**About this task**
Keep the wording of every entry intact in your copy, and omit the pictures.

**Provided data**
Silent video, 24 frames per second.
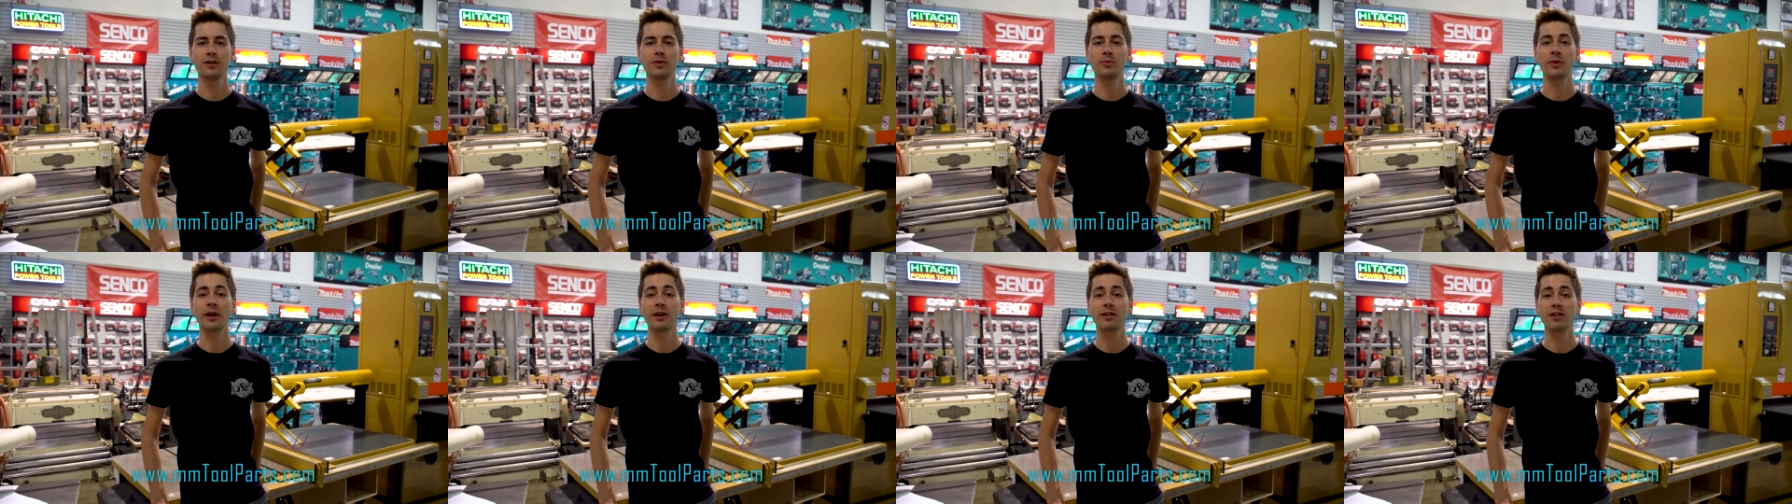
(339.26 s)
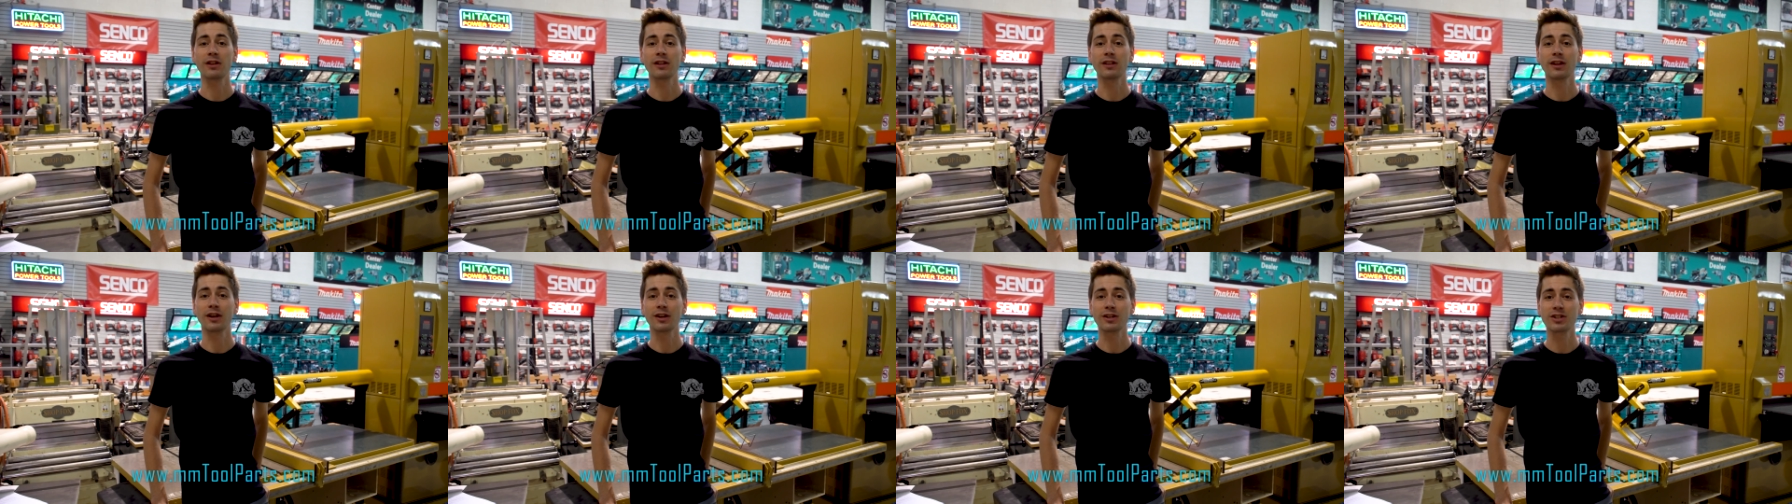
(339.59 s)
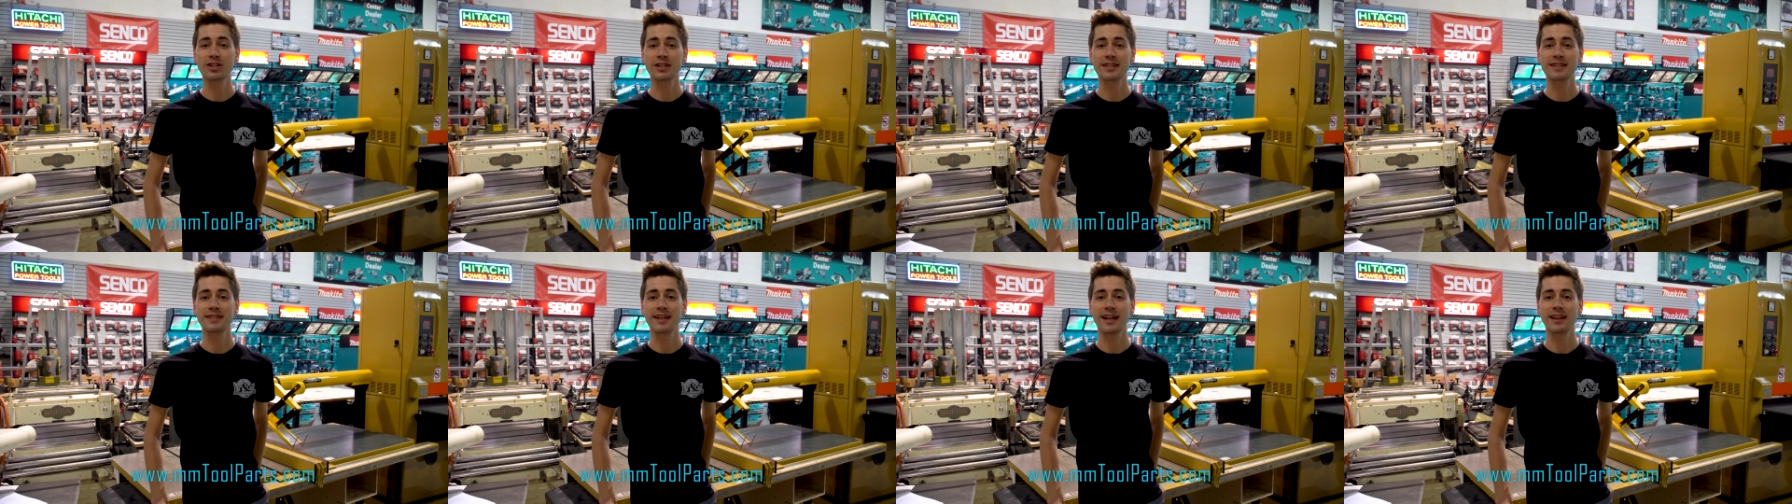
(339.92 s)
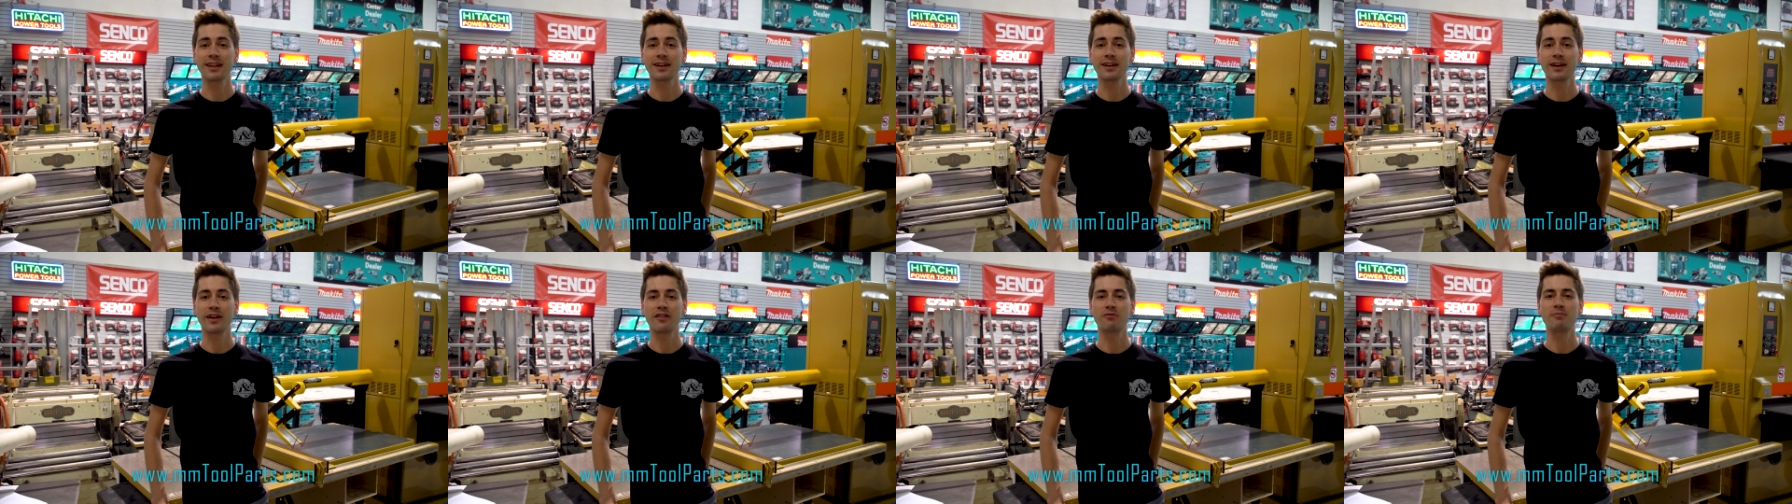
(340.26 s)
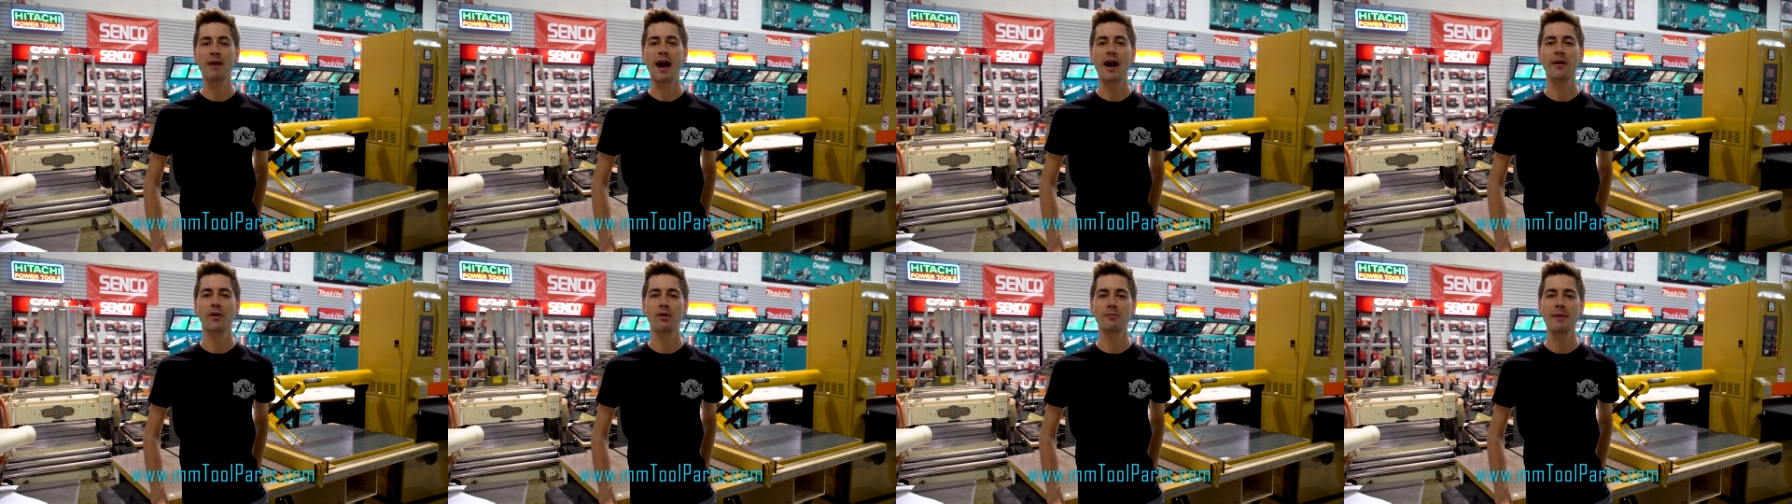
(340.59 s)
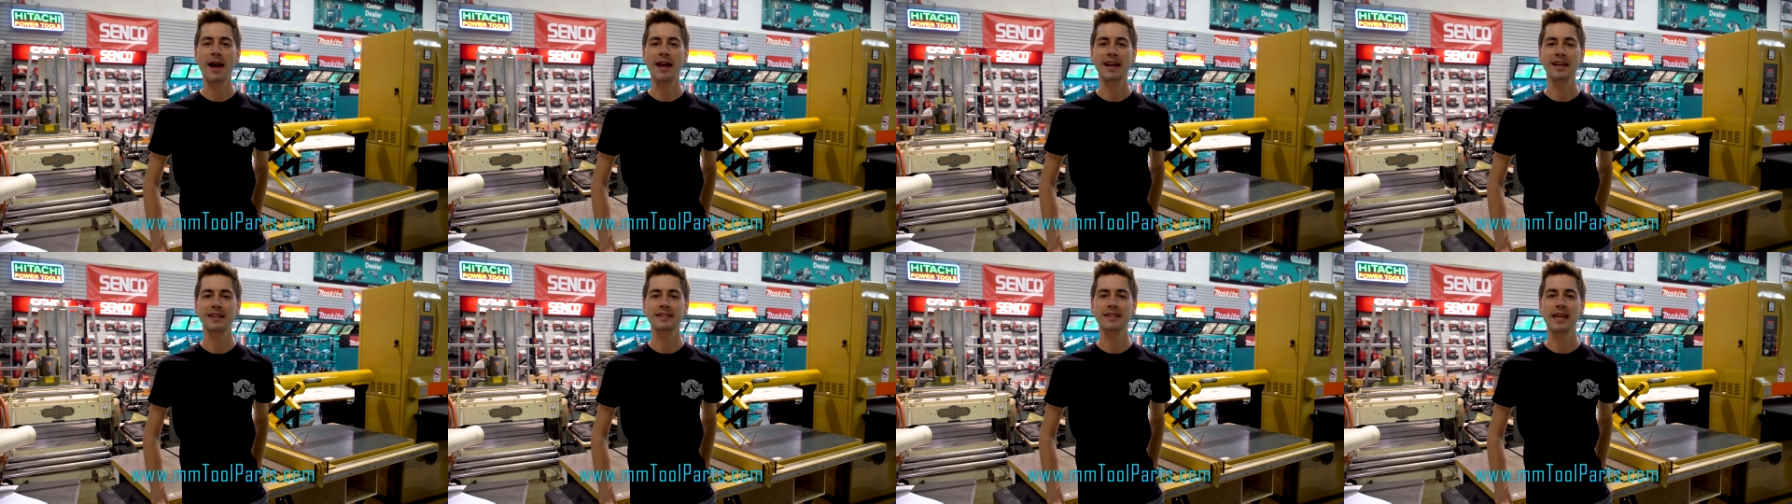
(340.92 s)
We are the largest seller of
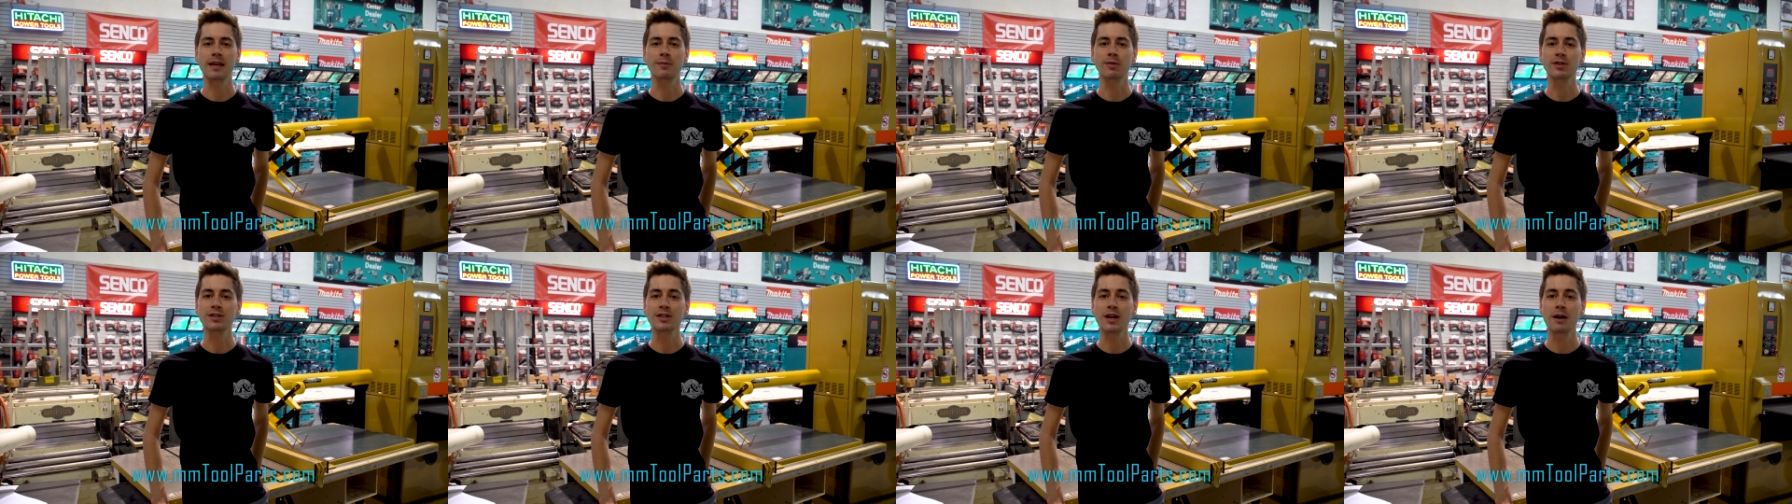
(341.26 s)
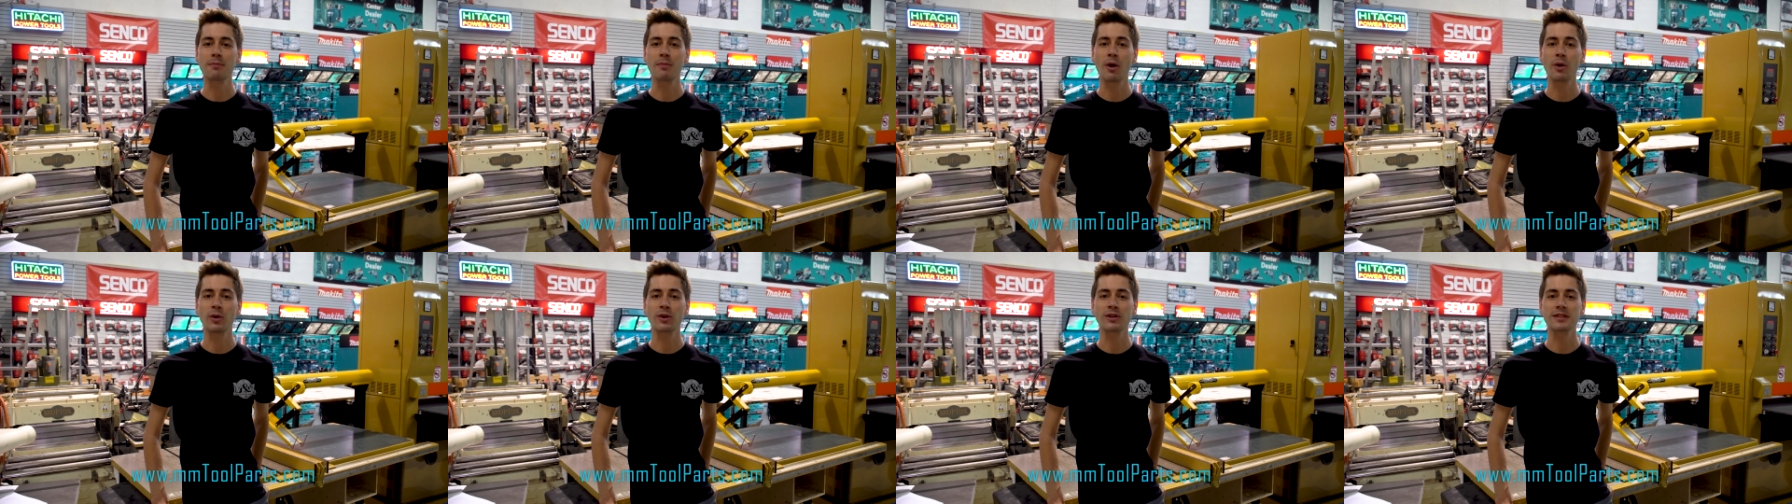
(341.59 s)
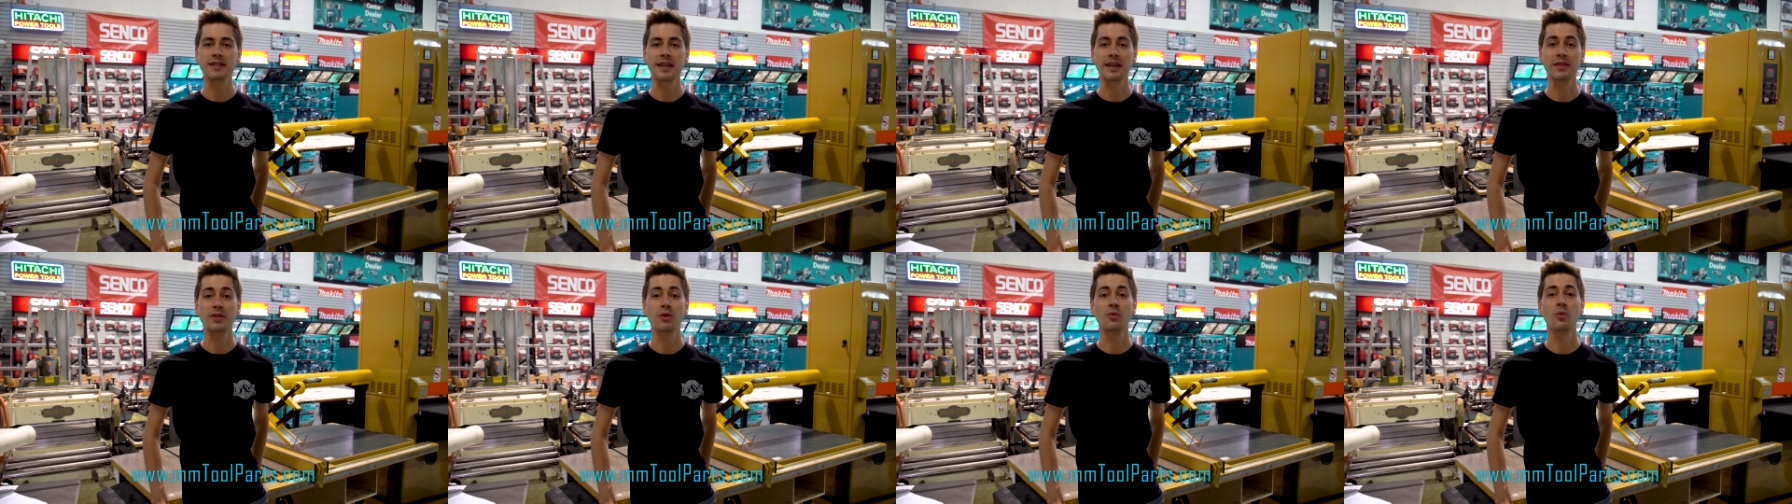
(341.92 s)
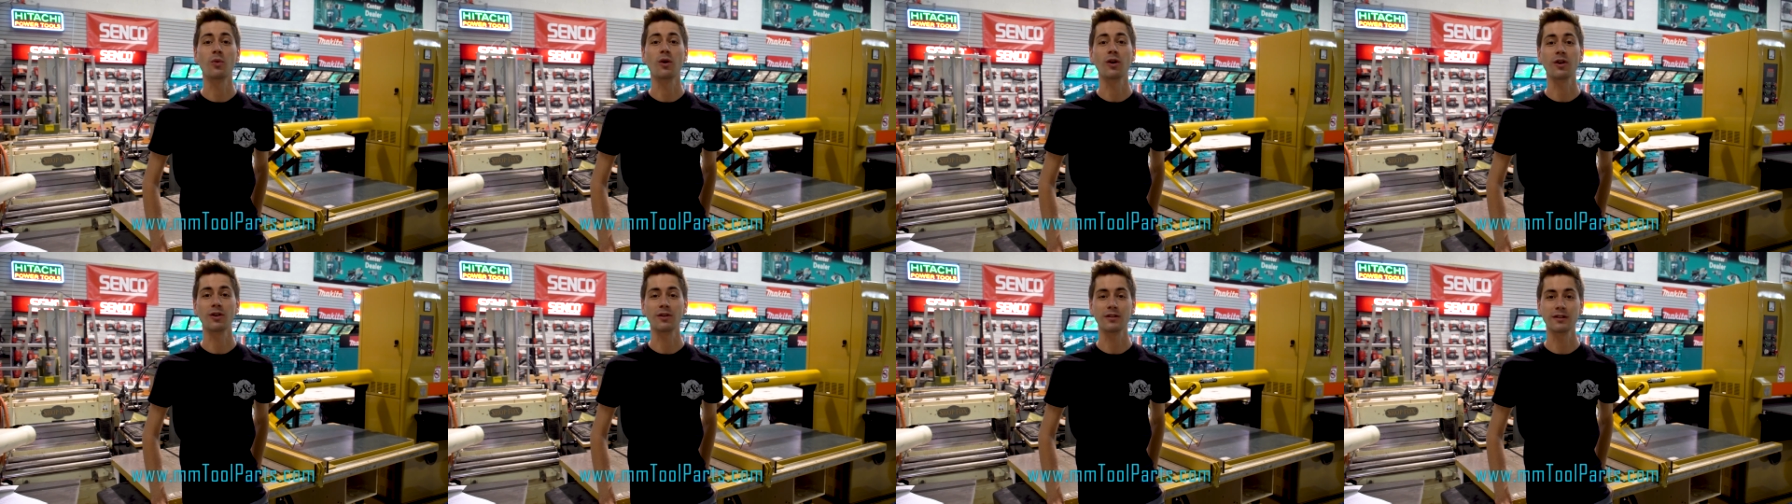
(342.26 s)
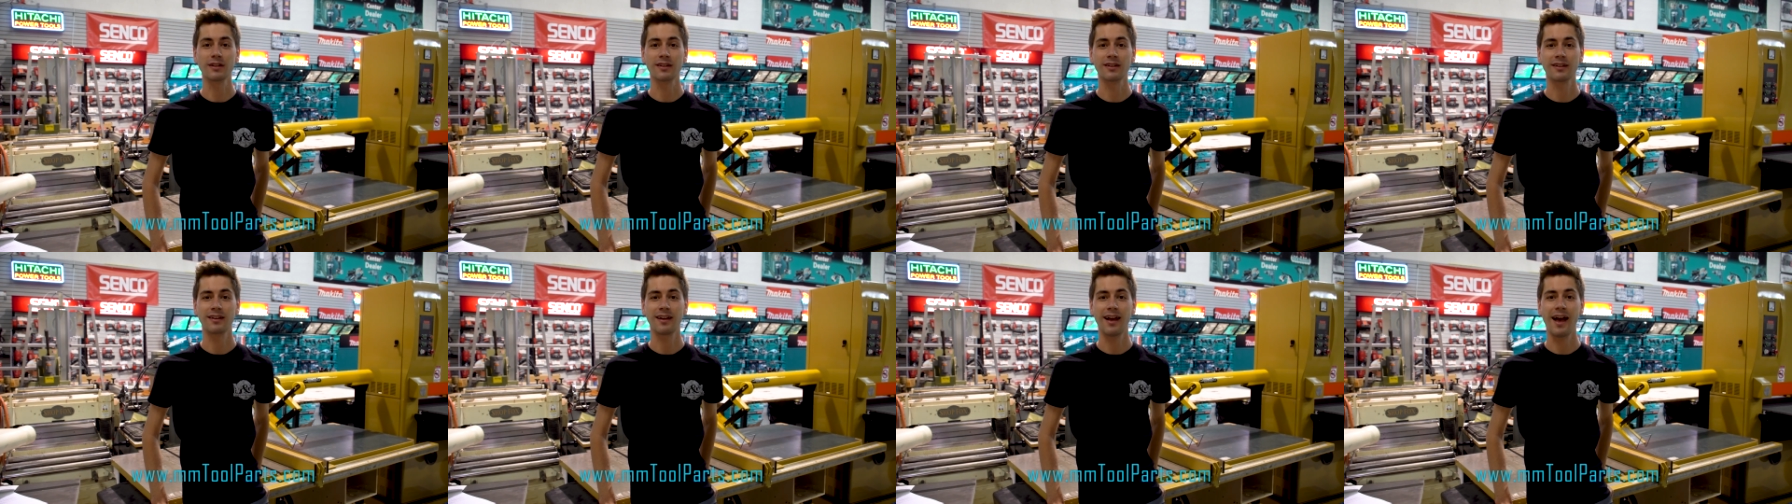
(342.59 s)
Powermatic table saw motors in the world.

**The completed task**
Silent video, 24 frames per second.
(339.26 s)
(339.59 s)
(339.92 s)
(340.26 s)
(340.59 s)
(340.92 s)
We are the largest seller of
(341.26 s)
(341.59 s)
(341.92 s)
(342.26 s)
(342.59 s)
Powermatic table saw motors in the world.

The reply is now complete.